Pistoletto is considered one of the most influential artists of Italian Arte Povera. 2016 has already become very saturated year in terms of exhibition for the artist, spanning multiple countries across the world, from France and Italy to the UAE and the UK.
Nevertheless, Pistoletto’s project at Blenheim Palace was one of the best highlights of the Fall Season 2016. His interventions of the existing space created the dialogue between past and present, which is truly a thrilling experience. Swaying through the early 18th-century palace decorations to the mirror and other large-scale installations of the second half of the 20th, visitor’s attention focuses on absorbing the moment of now.
The contrast is striking and intense but at the same time, everything surprisingly fits in so organically. You have to explore palace more than few times, until it is possible to notice all the artworks on display – A dog in a mirror, ‘Ti Amo’ in the vault, elongated chairs streaming in the sky. His works both compliment and disrupt the Palace’s Baroque setting creating new ways to experience it, confirming John Dewey’s theory of ‘Art as Experience’, an experience that personally affects your life.
As the artist’s most comprehensive UK show to date with an opportunity to see works the past decades, we also wanted to think back of the most well-known projects in Pistoletto's practice.
"The Third Paradise" in the woodland of Francesco di Assisi (2010)
One of his most ambitious projects, it consisted of a work of land art comprised of 121 olive trees planted in the shape of the symbol for his ongoing art project Third Paradise. The work's symbol, loosely based on the mathematical infinity sign, includes two circles signifying nature and artifice or the artificial world created by man, and a conjoining middle circle intended to represent the potential for the rebirth of a new humanity.
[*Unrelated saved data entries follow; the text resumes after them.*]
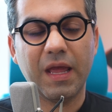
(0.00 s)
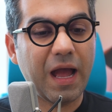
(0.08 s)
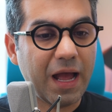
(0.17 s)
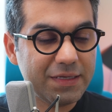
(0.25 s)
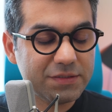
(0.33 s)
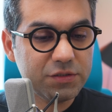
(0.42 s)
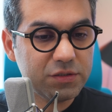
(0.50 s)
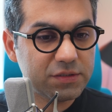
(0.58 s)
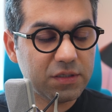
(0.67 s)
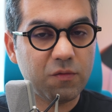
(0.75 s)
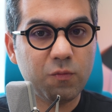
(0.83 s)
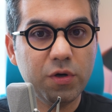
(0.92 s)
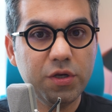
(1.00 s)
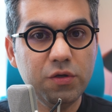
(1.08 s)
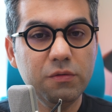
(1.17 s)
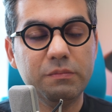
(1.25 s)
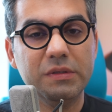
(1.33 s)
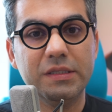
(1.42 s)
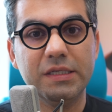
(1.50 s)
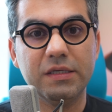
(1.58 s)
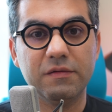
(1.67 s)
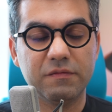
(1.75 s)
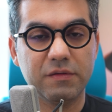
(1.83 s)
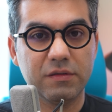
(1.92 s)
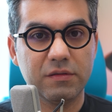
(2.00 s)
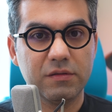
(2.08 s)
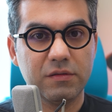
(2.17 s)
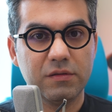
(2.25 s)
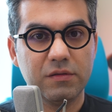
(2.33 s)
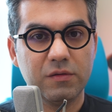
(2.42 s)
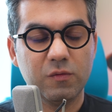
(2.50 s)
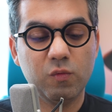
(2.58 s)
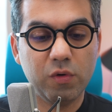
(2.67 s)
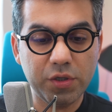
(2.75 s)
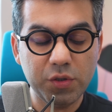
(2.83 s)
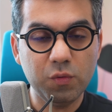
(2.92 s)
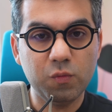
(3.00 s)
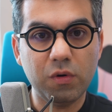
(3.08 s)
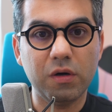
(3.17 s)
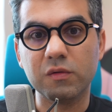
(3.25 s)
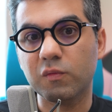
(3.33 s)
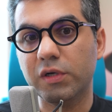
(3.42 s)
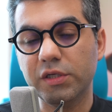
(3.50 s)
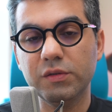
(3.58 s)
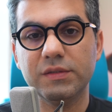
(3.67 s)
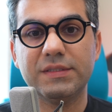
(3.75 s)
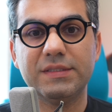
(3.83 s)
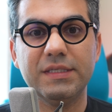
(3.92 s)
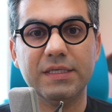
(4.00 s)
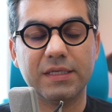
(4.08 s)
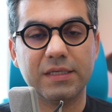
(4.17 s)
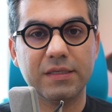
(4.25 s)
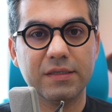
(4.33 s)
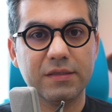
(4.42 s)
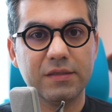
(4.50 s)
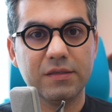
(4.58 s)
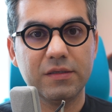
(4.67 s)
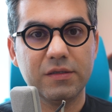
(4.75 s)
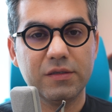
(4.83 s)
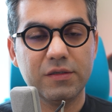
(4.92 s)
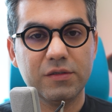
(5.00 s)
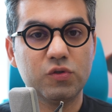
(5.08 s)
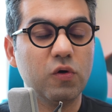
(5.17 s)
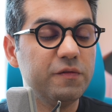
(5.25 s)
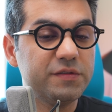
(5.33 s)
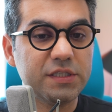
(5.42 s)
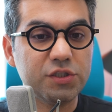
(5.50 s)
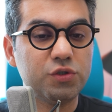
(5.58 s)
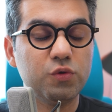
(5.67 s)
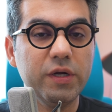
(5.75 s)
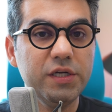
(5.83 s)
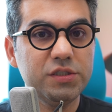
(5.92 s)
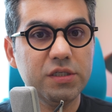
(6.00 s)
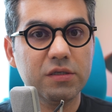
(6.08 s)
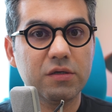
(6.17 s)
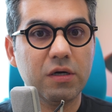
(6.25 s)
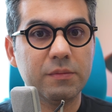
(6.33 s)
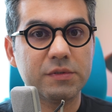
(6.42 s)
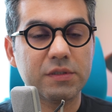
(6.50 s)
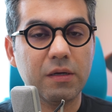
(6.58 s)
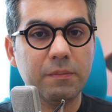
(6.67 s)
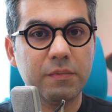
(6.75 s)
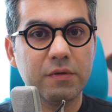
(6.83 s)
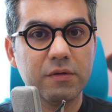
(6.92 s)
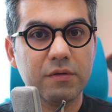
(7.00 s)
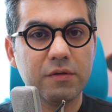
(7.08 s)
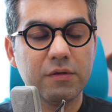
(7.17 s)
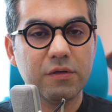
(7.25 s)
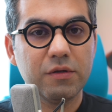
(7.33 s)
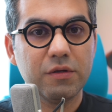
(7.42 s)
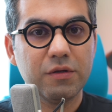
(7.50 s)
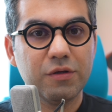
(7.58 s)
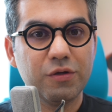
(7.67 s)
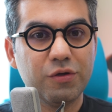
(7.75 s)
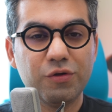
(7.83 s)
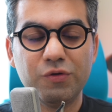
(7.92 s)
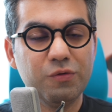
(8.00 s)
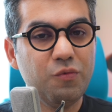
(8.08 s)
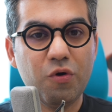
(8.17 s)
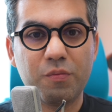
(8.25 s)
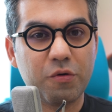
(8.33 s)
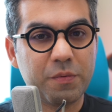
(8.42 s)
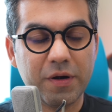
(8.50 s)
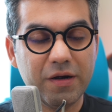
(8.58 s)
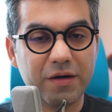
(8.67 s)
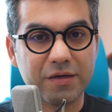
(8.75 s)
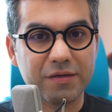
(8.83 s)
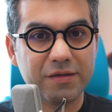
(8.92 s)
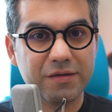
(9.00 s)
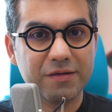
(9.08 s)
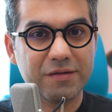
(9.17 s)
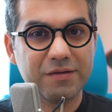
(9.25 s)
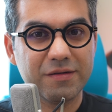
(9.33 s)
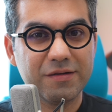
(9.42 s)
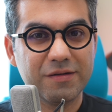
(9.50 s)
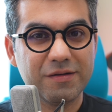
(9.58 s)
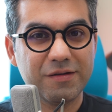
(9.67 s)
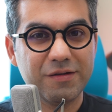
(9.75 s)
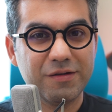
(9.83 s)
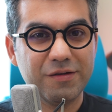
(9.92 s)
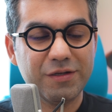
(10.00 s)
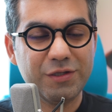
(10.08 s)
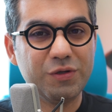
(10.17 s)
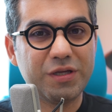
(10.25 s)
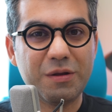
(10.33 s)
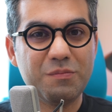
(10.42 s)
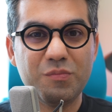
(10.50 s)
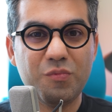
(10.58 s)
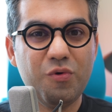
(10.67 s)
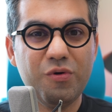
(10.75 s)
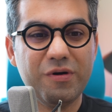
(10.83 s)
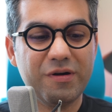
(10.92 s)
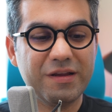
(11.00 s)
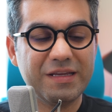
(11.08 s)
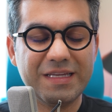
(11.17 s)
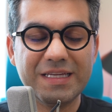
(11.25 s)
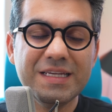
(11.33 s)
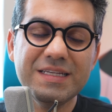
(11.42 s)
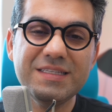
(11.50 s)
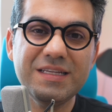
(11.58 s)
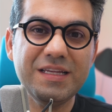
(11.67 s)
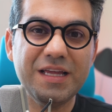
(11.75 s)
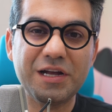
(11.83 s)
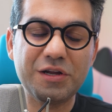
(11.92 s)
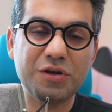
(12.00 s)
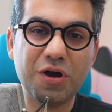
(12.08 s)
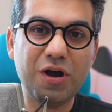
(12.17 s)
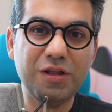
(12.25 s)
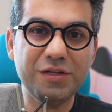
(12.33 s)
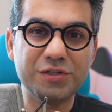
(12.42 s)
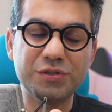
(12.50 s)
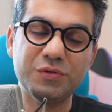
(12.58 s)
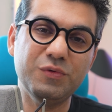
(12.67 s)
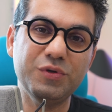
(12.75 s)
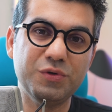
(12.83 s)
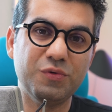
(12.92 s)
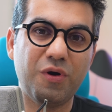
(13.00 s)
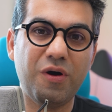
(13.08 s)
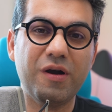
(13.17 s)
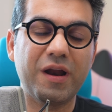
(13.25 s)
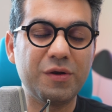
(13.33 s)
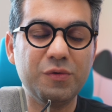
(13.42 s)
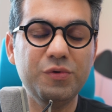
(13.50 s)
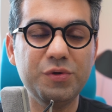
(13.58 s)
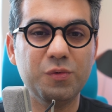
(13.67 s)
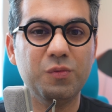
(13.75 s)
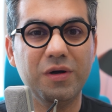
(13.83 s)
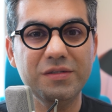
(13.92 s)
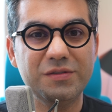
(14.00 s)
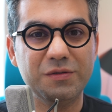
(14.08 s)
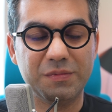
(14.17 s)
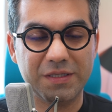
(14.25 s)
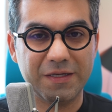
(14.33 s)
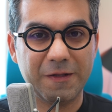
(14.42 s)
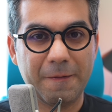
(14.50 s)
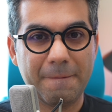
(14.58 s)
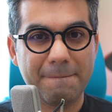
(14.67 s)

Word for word: Ask yourself what do you believe? What do you want? What do you seek? So if situation comes up, you're more prepared. You can more easily acknowledge who you are and who you want to beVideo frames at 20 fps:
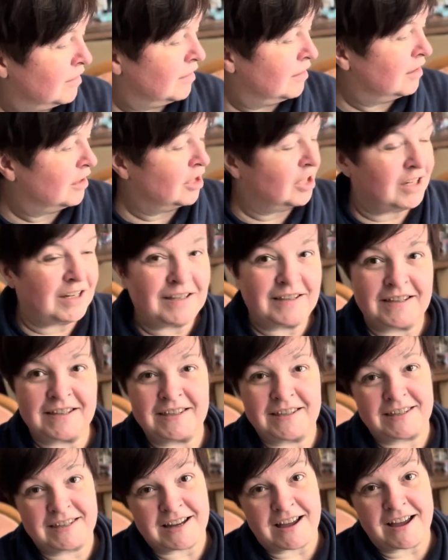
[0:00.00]
She's
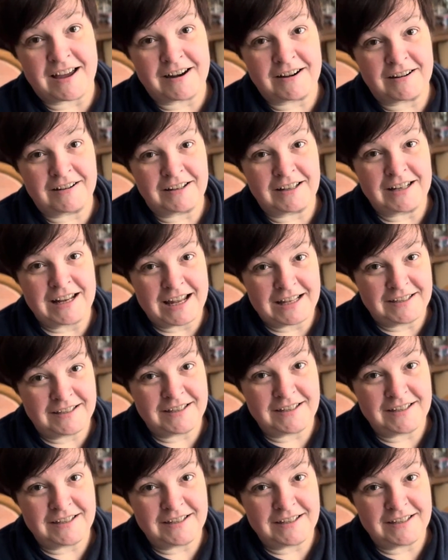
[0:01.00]
an EtsyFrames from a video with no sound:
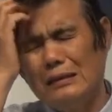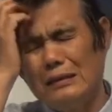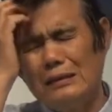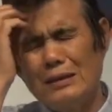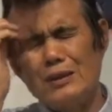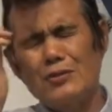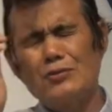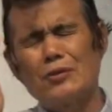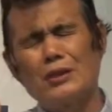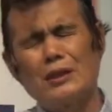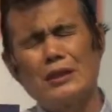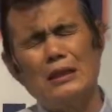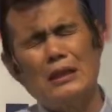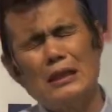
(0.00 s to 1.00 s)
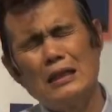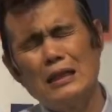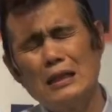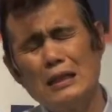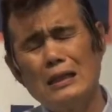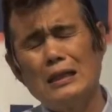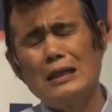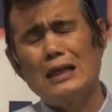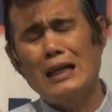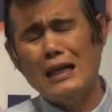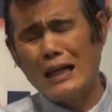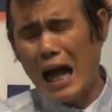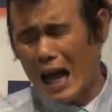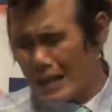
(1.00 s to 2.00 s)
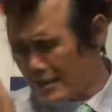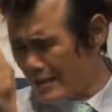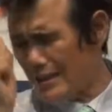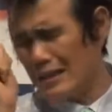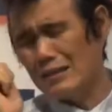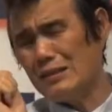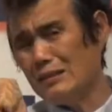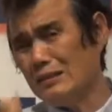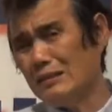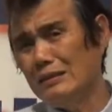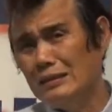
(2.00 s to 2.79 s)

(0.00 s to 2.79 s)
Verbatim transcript: listen to me casted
Throughout the last decade, Pistoletto has created works depicting the symbol of Third Paradise in a variety of materials such as sand, enamel, aluminium, and rags; but this massive work of land art provides a permanent home for the symbol.
"Love Difference - Artistic Movement for an InterMediterranean Politic" (2003)
At the Biennale in 2003, he presented Love Difference – Artistic Movement for an InterMediterranean Politic, for which he was awarded the Venice Biennale’s Leone d’Oro alla Carriera. Project itself begun in April 2002 and was coordinated by Cittadellarte’s Politic Office. It's consisted of a large reflecting table shaped like the Mediterranean basin, surrounded by chairs coming from the different countries that border on the sea. Around this table, in Venice and later in other places around the world, he presented and developed many of the activities of Love Difference.
"Standing Man" (1962/82)
This work is a typical example of Pistoletto’s Quadri specchianti or mirror paintings. It comprises a mirrored surface made of highly polished steel measuring more than two and a half metres in height. The figures in the mirror paintings are generally shown with their backs to the viewer, or appear in partial profile.
The mirror paintings of the 1960s express Pistoletto’s belief in art as a mediator, rather than an originator, of thought and experience. They could not live without an audience and constantly create and re-create according to the movement and to the interventions of a viewer.
"Venus of the Rags" (1974)
Pistoletto has made several versions of Venus of the Rags (1967, 1970, 1972, 1974 and 1980). Artist’s use of a sculpture of Venus in these works, as an iconic motif of the canon of Western art, invokes Italy’s cultural past in an ironic way.
By combining the classically-inspired statue with piled-up rags the artist announces a series of oppositions: the cultural/the everyday, monochrome/coloured, precious/disregarded, historical/contemporary and unique/common.